Yes ... and that's why, in my OP, I noted: "And a full symphony orchestra is the toughest nut to crack." For symphonic scores, I think high-rez digital encodes realism better as do vinyl records (or open reel tapes). For std. CD quality digital (Red Book 16/44.1), complex and harmonically rich passages are rendered as what I call "confused".

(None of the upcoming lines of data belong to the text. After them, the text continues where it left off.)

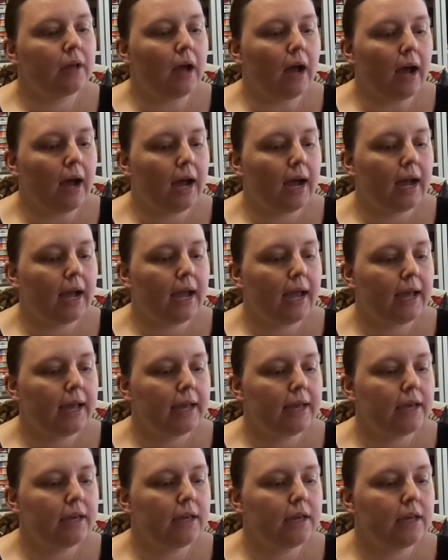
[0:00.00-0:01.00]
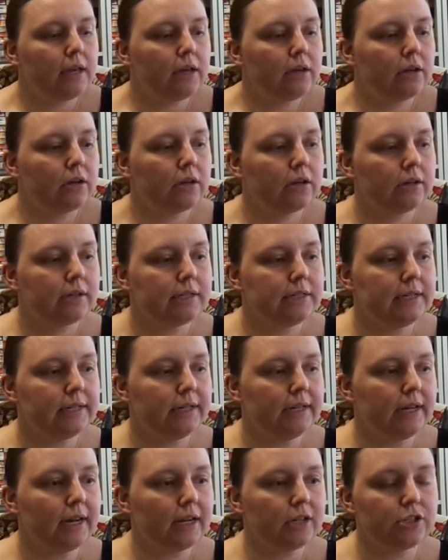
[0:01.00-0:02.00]
I
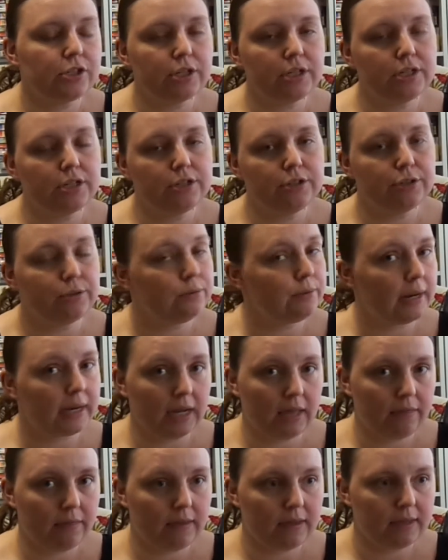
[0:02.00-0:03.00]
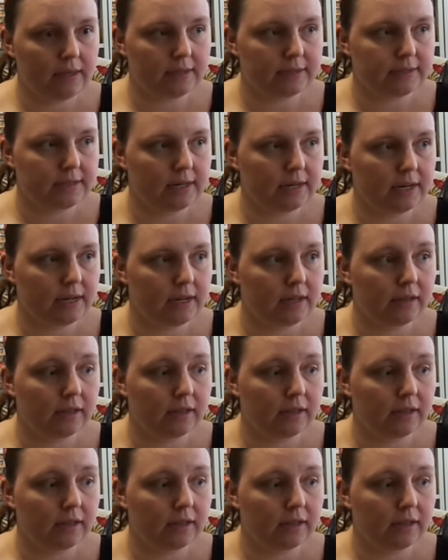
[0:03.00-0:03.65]
didn't actually do anything yesterday.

The Mahler 5 symph is reference for me because it is my fave Mahler work, and I own many recordings of it and have listened to them countless times. The 2010 BBC Proms Gergiev version may be the best recording, IME, but the poor performance only makes it worthy of academic study, not enjoyment (IMO!!).


----------



## 13hm13 (Oct 31, 2016)

I think it was John Atkinson (Stereophile editor) who noted that if the size of the transducer (speaker) is similar to the size of the music-making thing, then that sounds realistic. E.g., large floor-standing speakers vs. grand piano. Similar volume of air being moved by each.
But a full symph orch is *huge*; ergo, its sound reproduction will be compromised with loudspeakers.


----------



## GraemeG (Jun 30, 2009)

You really need to get yourself to a live performance of Mahler 5, then, and sit close to the orchestra. It will blow all your recordings into the weeds.


----------